[Dataset entries]
□ □ □ □ □ □ □

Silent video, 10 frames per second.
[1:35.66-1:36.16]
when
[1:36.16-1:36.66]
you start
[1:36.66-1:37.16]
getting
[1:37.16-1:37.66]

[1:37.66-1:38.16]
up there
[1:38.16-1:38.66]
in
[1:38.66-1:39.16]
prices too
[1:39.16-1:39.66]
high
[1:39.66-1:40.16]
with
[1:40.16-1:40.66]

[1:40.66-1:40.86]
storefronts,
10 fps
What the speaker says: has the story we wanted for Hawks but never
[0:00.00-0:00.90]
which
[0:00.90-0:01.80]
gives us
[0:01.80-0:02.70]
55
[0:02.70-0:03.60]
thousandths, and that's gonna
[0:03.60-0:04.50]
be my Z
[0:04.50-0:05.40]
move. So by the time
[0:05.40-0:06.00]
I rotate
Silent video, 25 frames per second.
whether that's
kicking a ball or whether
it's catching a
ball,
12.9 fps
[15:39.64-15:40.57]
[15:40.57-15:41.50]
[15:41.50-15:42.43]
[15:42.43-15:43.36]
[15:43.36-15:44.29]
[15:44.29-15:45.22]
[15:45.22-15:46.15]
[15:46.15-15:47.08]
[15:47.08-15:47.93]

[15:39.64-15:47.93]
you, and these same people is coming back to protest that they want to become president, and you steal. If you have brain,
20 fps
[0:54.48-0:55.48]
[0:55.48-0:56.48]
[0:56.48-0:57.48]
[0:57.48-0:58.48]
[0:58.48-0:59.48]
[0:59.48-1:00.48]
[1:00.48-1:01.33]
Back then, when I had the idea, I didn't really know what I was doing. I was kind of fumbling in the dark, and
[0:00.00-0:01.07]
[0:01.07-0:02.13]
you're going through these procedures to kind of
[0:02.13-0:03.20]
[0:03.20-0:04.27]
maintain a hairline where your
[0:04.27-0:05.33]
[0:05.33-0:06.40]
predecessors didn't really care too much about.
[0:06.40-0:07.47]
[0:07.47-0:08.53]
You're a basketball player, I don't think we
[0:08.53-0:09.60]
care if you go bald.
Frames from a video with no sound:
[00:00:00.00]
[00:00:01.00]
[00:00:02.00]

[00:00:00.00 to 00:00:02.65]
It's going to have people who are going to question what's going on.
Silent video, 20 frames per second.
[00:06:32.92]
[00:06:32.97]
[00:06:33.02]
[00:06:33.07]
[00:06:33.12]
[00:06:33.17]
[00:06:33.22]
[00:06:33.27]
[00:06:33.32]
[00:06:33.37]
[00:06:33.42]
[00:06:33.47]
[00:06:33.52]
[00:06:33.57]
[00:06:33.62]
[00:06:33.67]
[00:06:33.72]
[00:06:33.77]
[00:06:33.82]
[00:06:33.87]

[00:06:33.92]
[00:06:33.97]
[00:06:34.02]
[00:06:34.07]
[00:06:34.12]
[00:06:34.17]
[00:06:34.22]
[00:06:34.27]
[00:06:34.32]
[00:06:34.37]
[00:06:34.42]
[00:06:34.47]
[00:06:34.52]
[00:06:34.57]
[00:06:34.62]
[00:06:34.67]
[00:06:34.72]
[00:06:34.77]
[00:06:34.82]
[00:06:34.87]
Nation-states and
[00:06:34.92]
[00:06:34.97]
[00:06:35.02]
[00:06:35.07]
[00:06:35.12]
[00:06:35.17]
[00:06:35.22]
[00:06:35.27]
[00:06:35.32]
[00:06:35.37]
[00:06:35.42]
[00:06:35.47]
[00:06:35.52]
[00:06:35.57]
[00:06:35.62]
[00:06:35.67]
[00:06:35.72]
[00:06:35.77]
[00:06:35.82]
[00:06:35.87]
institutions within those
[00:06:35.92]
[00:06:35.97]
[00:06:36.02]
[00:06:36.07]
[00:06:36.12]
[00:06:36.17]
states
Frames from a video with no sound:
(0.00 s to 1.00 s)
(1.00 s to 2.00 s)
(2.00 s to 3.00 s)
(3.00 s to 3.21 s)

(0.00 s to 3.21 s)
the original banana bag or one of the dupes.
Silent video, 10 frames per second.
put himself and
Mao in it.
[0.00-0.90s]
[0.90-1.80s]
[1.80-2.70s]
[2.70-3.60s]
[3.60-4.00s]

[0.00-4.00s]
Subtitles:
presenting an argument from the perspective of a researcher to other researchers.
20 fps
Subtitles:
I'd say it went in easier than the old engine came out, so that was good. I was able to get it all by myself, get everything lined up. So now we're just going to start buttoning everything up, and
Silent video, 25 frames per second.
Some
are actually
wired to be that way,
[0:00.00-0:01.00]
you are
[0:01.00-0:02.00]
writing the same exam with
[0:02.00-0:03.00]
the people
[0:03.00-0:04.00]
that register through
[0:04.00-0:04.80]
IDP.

□ □ □ □ □ □ □

**TASK TO COMPLETE**: All the lines above must be output exactly, with none omitted.

**TASK RESPONSE**:
Silent video, 10 frames per second.
[1:35.66-1:36.16]
when
[1:36.16-1:36.66]
you start
[1:36.66-1:37.16]
getting
[1:37.16-1:37.66]

[1:37.66-1:38.16]
up there
[1:38.16-1:38.66]
in
[1:38.66-1:39.16]
prices too
[1:39.16-1:39.66]
high
[1:39.66-1:40.16]
with
[1:40.16-1:40.66]

[1:40.66-1:40.86]
storefronts,
10 fps
What the speaker says: has the story we wanted for Hawks but never
[0:00.00-0:00.90]
which
[0:00.90-0:01.80]
gives us
[0:01.80-0:02.70]
55
[0:02.70-0:03.60]
thousandths, and that's gonna
[0:03.60-0:04.50]
be my Z
[0:04.50-0:05.40]
move. So by the time
[0:05.40-0:06.00]
I rotate
Silent video, 25 frames per second.
whether that's
kicking a ball or whether
it's catching a
ball,
12.9 fps
[15:39.64-15:40.57]
[15:40.57-15:41.50]
[15:41.50-15:42.43]
[15:42.43-15:43.36]
[15:43.36-15:44.29]
[15:44.29-15:45.22]
[15:45.22-15:46.15]
[15:46.15-15:47.08]
[15:47.08-15:47.93]

[15:39.64-15:47.93]
you, and these same people is coming back to protest that they want to become president, and you steal. If you have brain,
20 fps
[0:54.48-0:55.48]
[0:55.48-0:56.48]
[0:56.48-0:57.48]
[0:57.48-0:58.48]
[0:58.48-0:59.48]
[0:59.48-1:00.48]
[1:00.48-1:01.33]
Back then, when I had the idea, I didn't really know what I was doing. I was kind of fumbling in the dark, and
[0:00.00-0:01.07]
[0:01.07-0:02.13]
you're going through these procedures to kind of
[0:02.13-0:03.20]
[0:03.20-0:04.27]
maintain a hairline where your
[0:04.27-0:05.33]
[0:05.33-0:06.40]
predecessors didn't really care too much about.
[0:06.40-0:07.47]
[0:07.47-0:08.53]
You're a basketball player, I don't think we
[0:08.53-0:09.60]
care if you go bald.
Frames from a video with no sound:
[00:00:00.00]
[00:00:01.00]
[00:00:02.00]

[00:00:00.00 to 00:00:02.65]
It's going to have people who are going to question what's going on.
Silent video, 20 frames per second.
[00:06:32.92]
[00:06:32.97]
[00:06:33.02]
[00:06:33.07]
[00:06:33.12]
[00:06:33.17]
[00:06:33.22]
[00:06:33.27]
[00:06:33.32]
[00:06:33.37]
[00:06:33.42]
[00:06:33.47]
[00:06:33.52]
[00:06:33.57]
[00:06:33.62]
[00:06:33.67]
[00:06:33.72]
[00:06:33.77]
[00:06:33.82]
[00:06:33.87]

[00:06:33.92]
[00:06:33.97]
[00:06:34.02]
[00:06:34.07]
[00:06:34.12]
[00:06:34.17]
[00:06:34.22]
[00:06:34.27]
[00:06:34.32]
[00:06:34.37]
[00:06:34.42]
[00:06:34.47]
[00:06:34.52]
[00:06:34.57]
[00:06:34.62]
[00:06:34.67]
[00:06:34.72]
[00:06:34.77]
[00:06:34.82]
[00:06:34.87]
Nation-states and
[00:06:34.92]
[00:06:34.97]
[00:06:35.02]
[00:06:35.07]
[00:06:35.12]
[00:06:35.17]
[00:06:35.22]
[00:06:35.27]
[00:06:35.32]
[00:06:35.37]
[00:06:35.42]
[00:06:35.47]
[00:06:35.52]
[00:06:35.57]
[00:06:35.62]
[00:06:35.67]
[00:06:35.72]
[00:06:35.77]
[00:06:35.82]
[00:06:35.87]
institutions within those
[00:06:35.92]
[00:06:35.97]
[00:06:36.02]
[00:06:36.07]
[00:06:36.12]
[00:06:36.17]
states
Frames from a video with no sound:
(0.00 s to 1.00 s)
(1.00 s to 2.00 s)
(2.00 s to 3.00 s)
(3.00 s to 3.21 s)

(0.00 s to 3.21 s)
the original banana bag or one of the dupes.
Silent video, 10 frames per second.
put himself and
Mao in it.
[0.00-0.90s]
[0.90-1.80s]
[1.80-2.70s]
[2.70-3.60s]
[3.60-4.00s]

[0.00-4.00s]
Subtitles:
presenting an argument from the perspective of a researcher to other researchers.
20 fps
Subtitles:
I'd say it went in easier than the old engine came out, so that was good. I was able to get it all by myself, get everything lined up. So now we're just going to start buttoning everything up, and
Silent video, 25 frames per second.
Some
are actually
wired to be that way,
[0:00.00-0:01.00]
you are
[0:01.00-0:02.00]
writing the same exam with
[0:02.00-0:03.00]
the people
[0:03.00-0:04.00]
that register through
[0:04.00-0:04.80]
IDP.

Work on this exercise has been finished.